→ EXERCISE OBJECTIVE
Transcribe exactly, and only, the lines from the one with "[0:01.00-0:02.00]" through the end of the records below, including both of those lines. Skip all pictures.

Dataset entries:
>>>

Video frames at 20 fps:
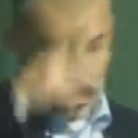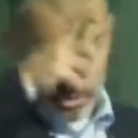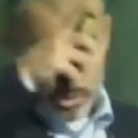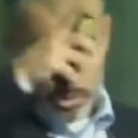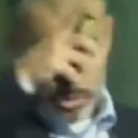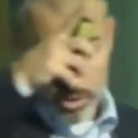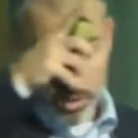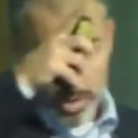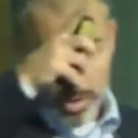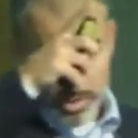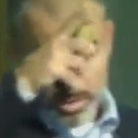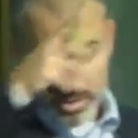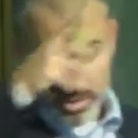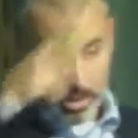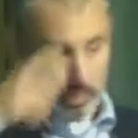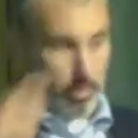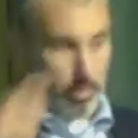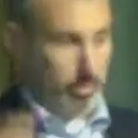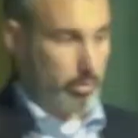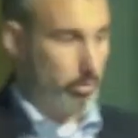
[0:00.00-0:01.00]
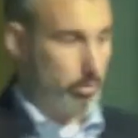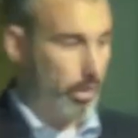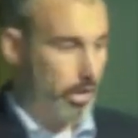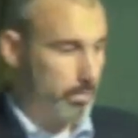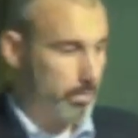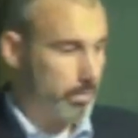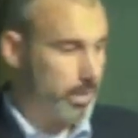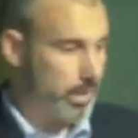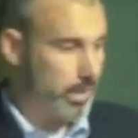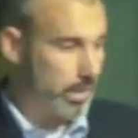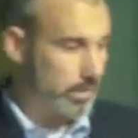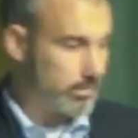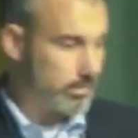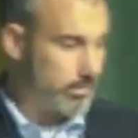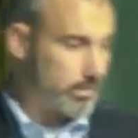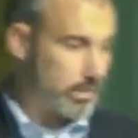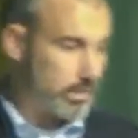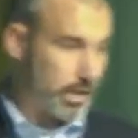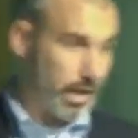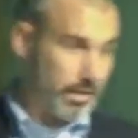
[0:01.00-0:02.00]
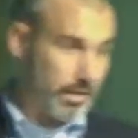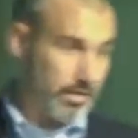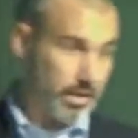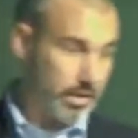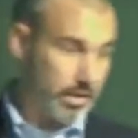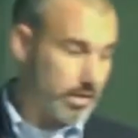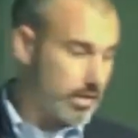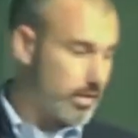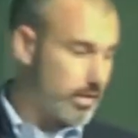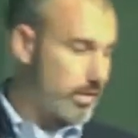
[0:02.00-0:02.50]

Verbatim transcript: So ideally where we want to be, I think,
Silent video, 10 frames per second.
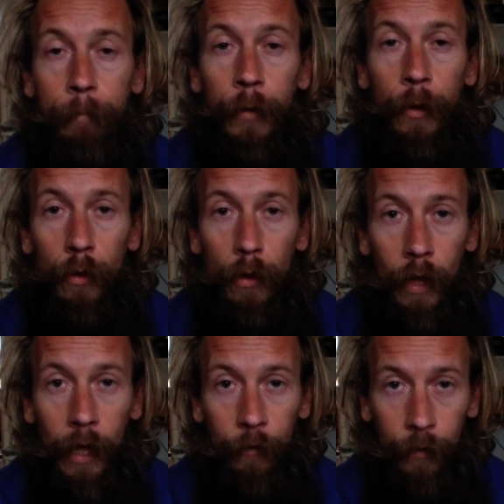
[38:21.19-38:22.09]
You'll call
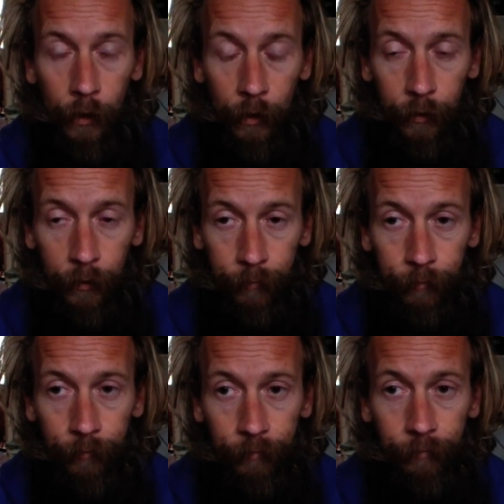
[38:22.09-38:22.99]
out for God.
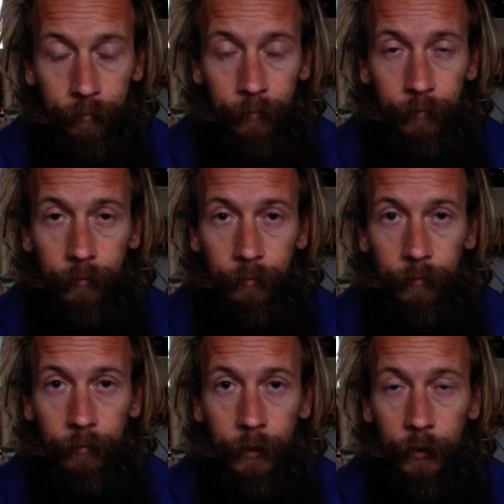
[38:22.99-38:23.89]

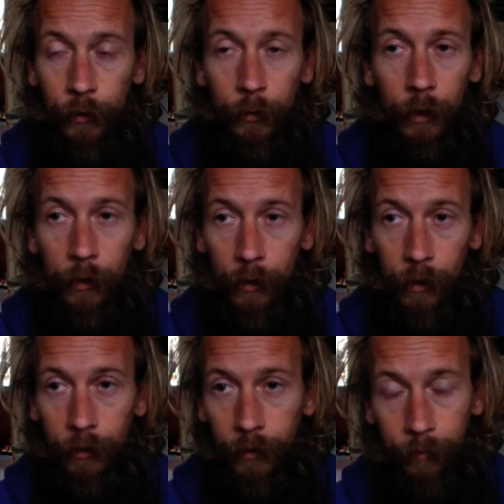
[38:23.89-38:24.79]
Because you know
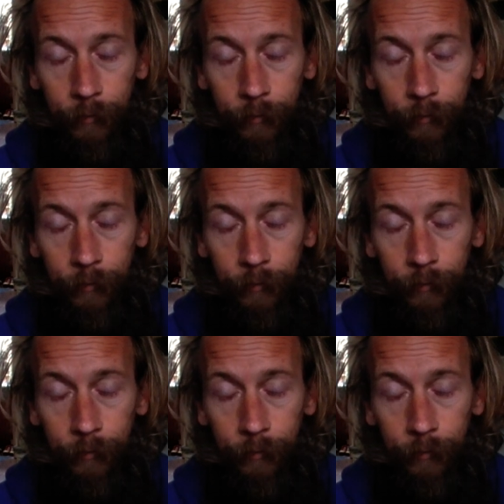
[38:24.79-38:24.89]
God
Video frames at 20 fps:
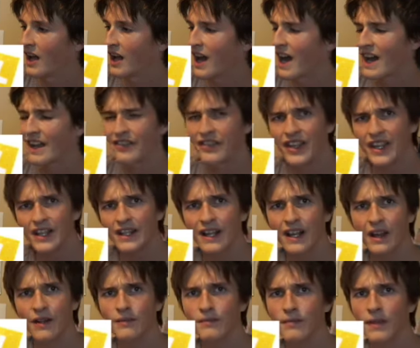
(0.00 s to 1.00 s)
I think
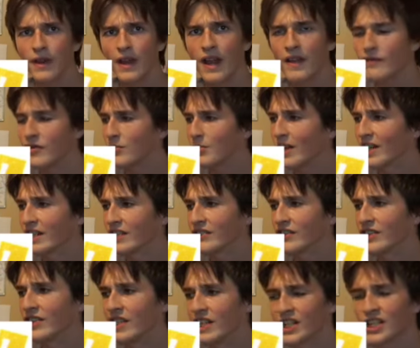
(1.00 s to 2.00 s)
everybody's
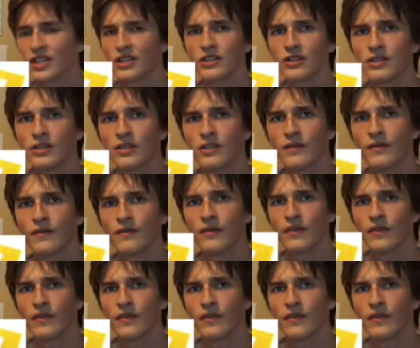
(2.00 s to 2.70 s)
initial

<<<

→ TASK RESPONSE
[0:01.00-0:02.00]
[0:02.00-0:02.50]

Verbatim transcript: So ideally where we want to be, I think,
Silent video, 10 frames per second.
[38:21.19-38:22.09]
You'll call
[38:22.09-38:22.99]
out for God.
[38:22.99-38:23.89]

[38:23.89-38:24.79]
Because you know
[38:24.79-38:24.89]
God
Video frames at 20 fps:
(0.00 s to 1.00 s)
I think
(1.00 s to 2.00 s)
everybody's
(2.00 s to 2.70 s)
initial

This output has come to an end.